* **EXERCISE DIRECTIONS**: Without including pictures, set down every record exactly as it stands.

::: GIVEN ENTRIES :::

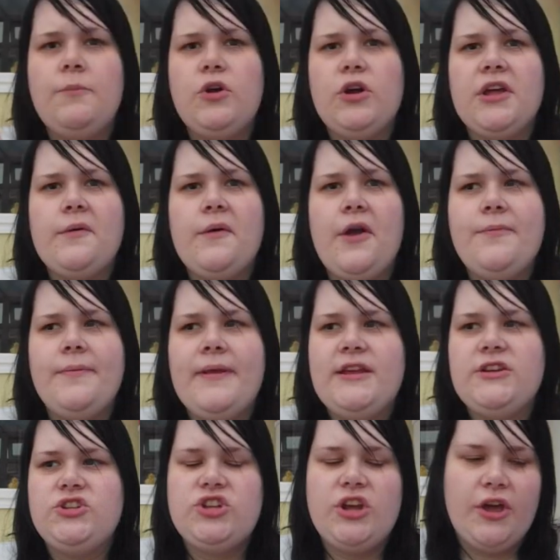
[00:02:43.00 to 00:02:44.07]
I'm not going to open
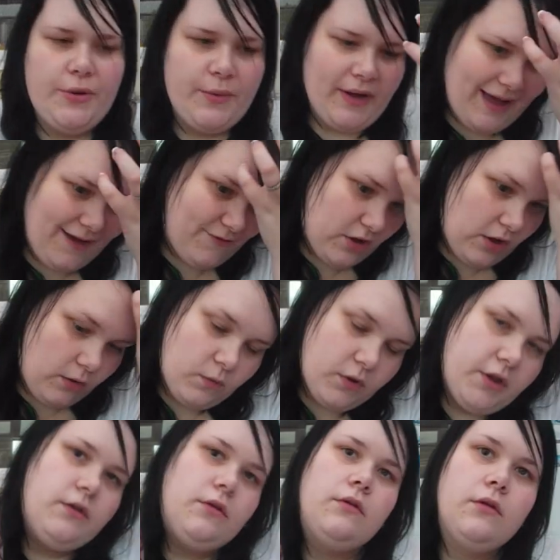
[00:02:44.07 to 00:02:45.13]
it and show you. I have got
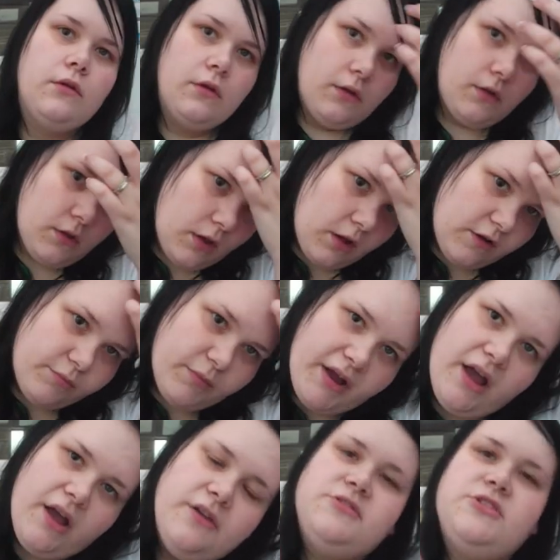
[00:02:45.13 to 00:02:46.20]
one of
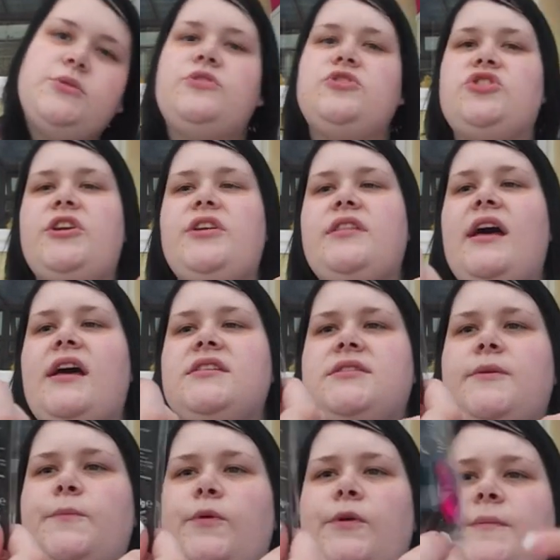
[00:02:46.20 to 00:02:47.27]
my own, so I'll show you that at some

:::

* **ANSWER SPACE**:
[00:02:43.00 to 00:02:44.07]
I'm not going to open
[00:02:44.07 to 00:02:45.13]
it and show you. I have got
[00:02:45.13 to 00:02:46.20]
one of
[00:02:46.20 to 00:02:47.27]
my own, so I'll show you that at some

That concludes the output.